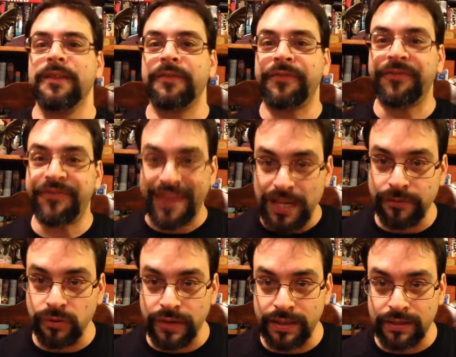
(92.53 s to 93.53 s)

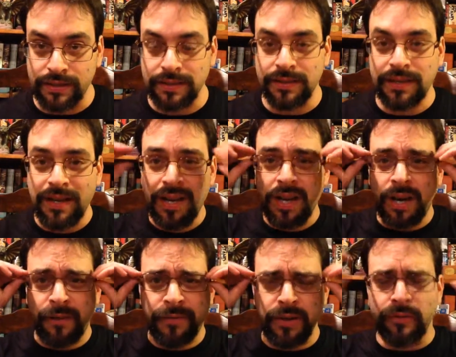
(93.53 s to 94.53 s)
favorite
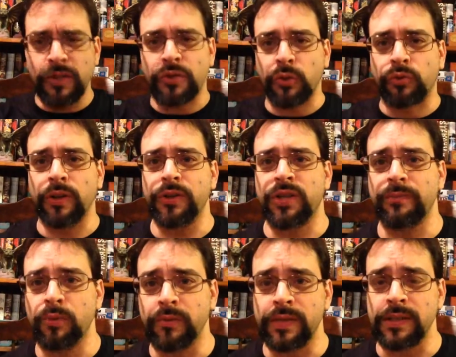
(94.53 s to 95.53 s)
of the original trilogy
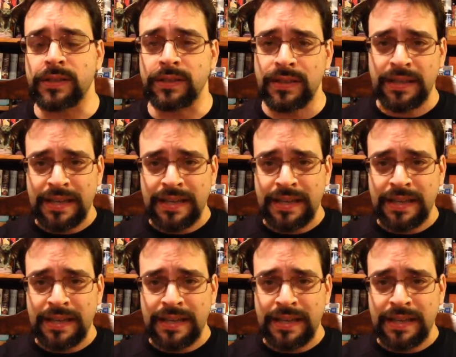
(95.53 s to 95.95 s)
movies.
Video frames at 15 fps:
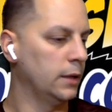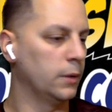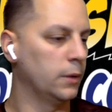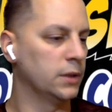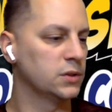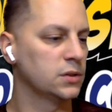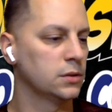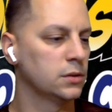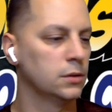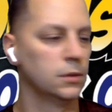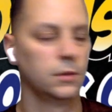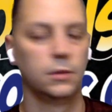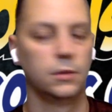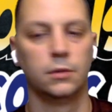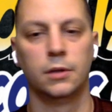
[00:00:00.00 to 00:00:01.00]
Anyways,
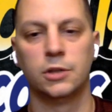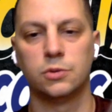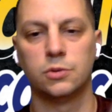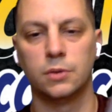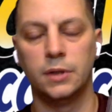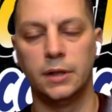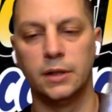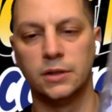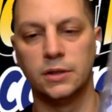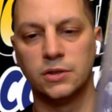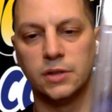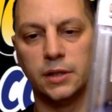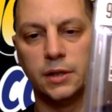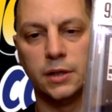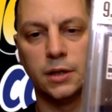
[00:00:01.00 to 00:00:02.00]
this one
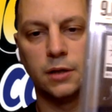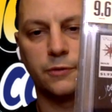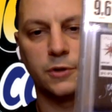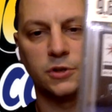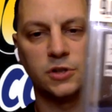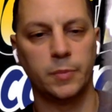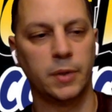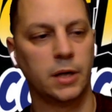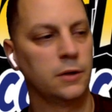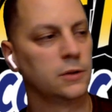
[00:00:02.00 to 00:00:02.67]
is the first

______________________________

Your objective =>
Give the listing again exactly, minus its images.

Written solution =>
(92.53 s to 93.53 s)

(93.53 s to 94.53 s)
favorite
(94.53 s to 95.53 s)
of the original trilogy
(95.53 s to 95.95 s)
movies.
Video frames at 15 fps:
[00:00:00.00 to 00:00:01.00]
Anyways,
[00:00:01.00 to 00:00:02.00]
this one
[00:00:02.00 to 00:00:02.67]
is the first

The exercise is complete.